The movement’s subsequent rise was driven by a fascination with history, with taste and with authenticity—that proved easily marketed to people who wanted beers they could talk about and savour. Many of its early beers were influenced by IPAs; the first to embrace the name was Grant’s IPA, in 1983. The new brewers relished the opportunity the style presented for showing off their skills, running wild with new varieties of hops—which turned out to grow very well in the Pacific Northwest—in search of distinctive personality. And IPA had the added attraction of being a forgiving beer. In weaker brews imperfections are shown up in sharp relief. Just as in Hodgson’s day, heavy hopping—adding different hops to the beer at various stages of brewing—can cover flaws.
As the craft-beer boom gathered pace, some sought to differentiate their brews by adding ever more hops. In 1994, Blind Pig Inaugural Ale marked the birth of the double IPA (with double the hops). Stone and Ballast Point in San Diego saw this hop-head market emerging and triple IPAs were born. West Coast IPA, fresh and fruity, has become a distinct style of beer.
Not all beer aficionados are pleased. Big, brash American hops like Cascade, Centennial, Columbus and Chinook lack the subtlety of their British cousins. Some IPAs are now almost undrinkably bitter. And the name is now applied willy-nilly. Red IPAs, wheat IPAs and black IPAs are really other styles of beer but with the hop count turned up.

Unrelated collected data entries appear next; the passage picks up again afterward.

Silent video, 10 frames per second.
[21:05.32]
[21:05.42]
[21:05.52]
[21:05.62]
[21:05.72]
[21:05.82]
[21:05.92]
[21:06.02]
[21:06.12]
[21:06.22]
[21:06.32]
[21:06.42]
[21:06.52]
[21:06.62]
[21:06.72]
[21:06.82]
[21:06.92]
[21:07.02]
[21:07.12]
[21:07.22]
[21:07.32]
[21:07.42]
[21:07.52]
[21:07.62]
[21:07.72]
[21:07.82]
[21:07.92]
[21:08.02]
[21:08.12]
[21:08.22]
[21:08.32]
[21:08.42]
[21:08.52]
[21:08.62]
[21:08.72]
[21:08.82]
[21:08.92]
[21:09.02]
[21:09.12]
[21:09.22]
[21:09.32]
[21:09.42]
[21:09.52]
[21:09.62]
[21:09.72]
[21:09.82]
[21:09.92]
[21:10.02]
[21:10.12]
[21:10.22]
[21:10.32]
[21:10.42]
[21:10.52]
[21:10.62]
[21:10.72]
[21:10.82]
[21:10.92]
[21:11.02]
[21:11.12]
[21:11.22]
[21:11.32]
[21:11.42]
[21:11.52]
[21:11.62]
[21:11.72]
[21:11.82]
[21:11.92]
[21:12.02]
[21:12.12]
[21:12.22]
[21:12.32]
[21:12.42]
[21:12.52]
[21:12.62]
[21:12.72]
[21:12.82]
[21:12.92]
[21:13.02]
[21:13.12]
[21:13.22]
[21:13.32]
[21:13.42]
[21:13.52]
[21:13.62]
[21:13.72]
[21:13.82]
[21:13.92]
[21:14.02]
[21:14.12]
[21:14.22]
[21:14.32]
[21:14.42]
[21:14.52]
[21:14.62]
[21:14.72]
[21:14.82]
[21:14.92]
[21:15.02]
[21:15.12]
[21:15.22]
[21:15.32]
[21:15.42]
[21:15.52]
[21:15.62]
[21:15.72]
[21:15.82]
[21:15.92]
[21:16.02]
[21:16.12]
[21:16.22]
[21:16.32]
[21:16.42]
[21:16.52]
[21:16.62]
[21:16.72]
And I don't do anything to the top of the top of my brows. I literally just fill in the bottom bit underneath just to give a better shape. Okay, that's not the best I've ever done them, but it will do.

Such are the bandwagon-jumping burdens of success. The flagship beers of small brewers are, more often than not, IPAs; almost every brewery makes one. They account for one in three craft beers sold in American bars; for many tipplers they are synonymous with craft beer itself. And as the movement has spread abroad, so has the inclination to make the heady, hoppy IPAs. It is the “global craft brew”, says Mr Brown.

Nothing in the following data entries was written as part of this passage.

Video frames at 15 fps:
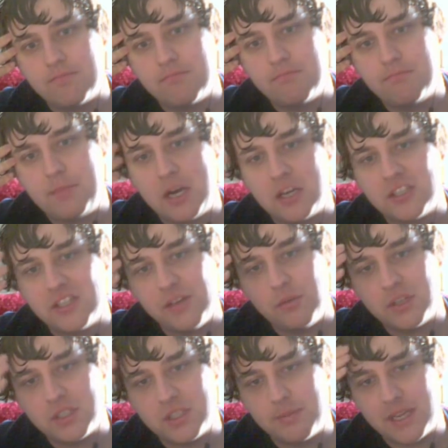partially
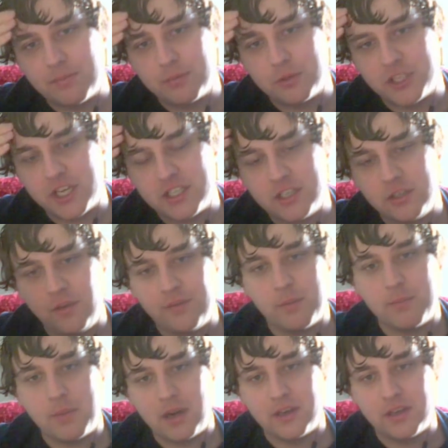works about the projection of the
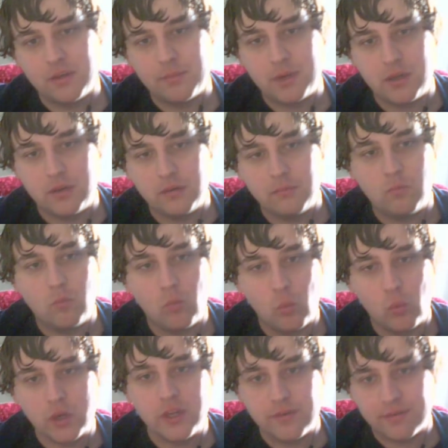mind upon
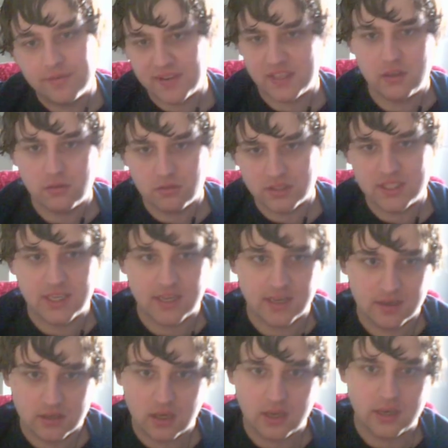what you think you are
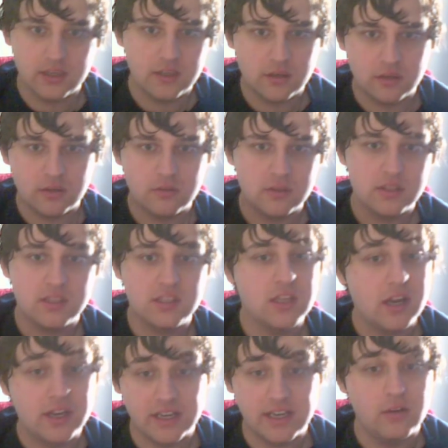seeing. Like,
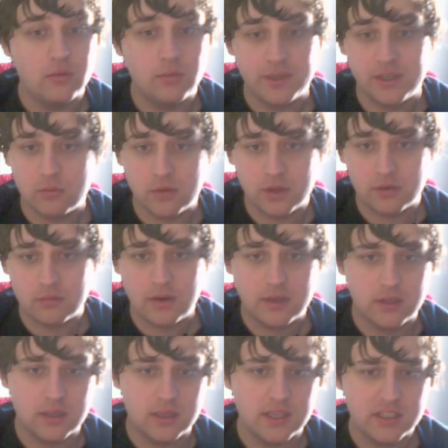Silent Hill, when you're running
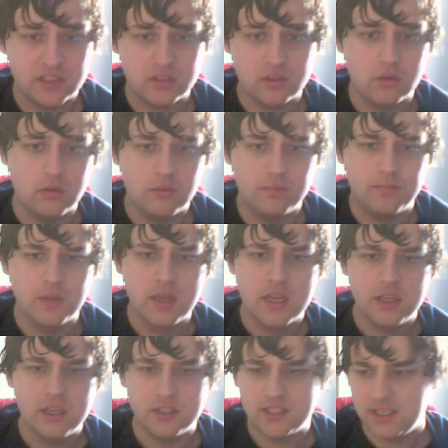around the school,
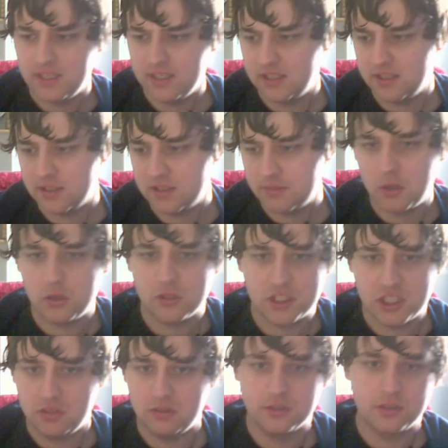you see the small
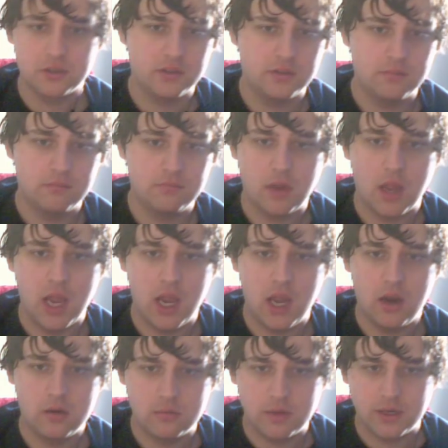children
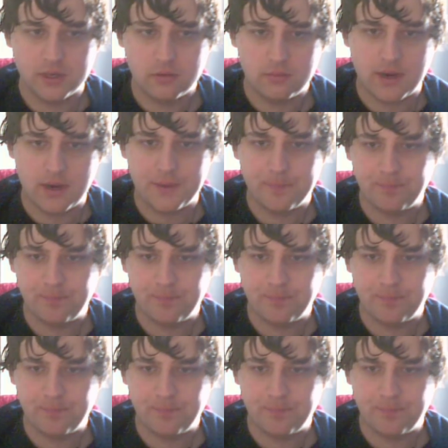running around.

Born in monopoly, IPA is triumphing through diversity. Everyone can have a home-town brew and an opinion. That is bad news for the vast brewers that dominate the large but shrinking global lager market. The competition flourishes at a local level and on a modest scale that the big brewers hardly know how to understand. The beer giants can, and do, buy up smaller “craft brew” IPA-makers; but there is always the risk that discerning drinkers could switch allegiance from their mass-produced lagers. The tipple that helped create the world’s first brewing giants could yet undermine the beermaking behemoths of today.